If my struggle is not supposed to be against flesh and blood, why does the flesh and blood get on my nerves so much?

I've taught it, researched it, and wrote about it; but living it is another thing altogether. I believe that the enemy of our soul knows that he has a harder shot winning in a battle of the spirit. He (satan) does believe that he can win, because that is what pride is all about (thinking more of yourself than you ought). However, he knows that the easier battle is the one in the flesh arena.

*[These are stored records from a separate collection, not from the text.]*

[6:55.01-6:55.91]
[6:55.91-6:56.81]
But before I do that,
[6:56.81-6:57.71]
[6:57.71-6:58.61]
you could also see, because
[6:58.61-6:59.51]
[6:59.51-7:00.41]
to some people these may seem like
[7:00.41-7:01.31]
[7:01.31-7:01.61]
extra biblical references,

You see, there is enough me in me that I blow it on a regular basis. I don't have to blow it, and some days are better than others, but I blow it. In the flesh, the guy in front of me when I'm in a hurry becomes the battle; and I forget the real battle is within me. This guy is not my enemy, but the anger that swells up over nothing is! The enemy is not the woman walking by, but the lust that lurks within is! To take a stupid word play on it, it's the enemy ina me.

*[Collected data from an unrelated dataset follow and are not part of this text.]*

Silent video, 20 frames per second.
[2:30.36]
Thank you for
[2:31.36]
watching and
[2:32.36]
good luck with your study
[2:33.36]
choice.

On my knees in awareness of the Holy Spirit working in my life, satan has no chance. He will still fight and be stubborn, but he doesn't have a prayer. (Now that's irony!) When he sees that there is still too much "bobby" in me, he does figure he has an easier shot, so he seems to go for it with full force.

I must crucify that flesh, so that the Spirit of God is dominant in me.

1 comment:

Joe said...

Powerful concept.

Your wordplay, however, made me keep repeating "enema anemone" in my head.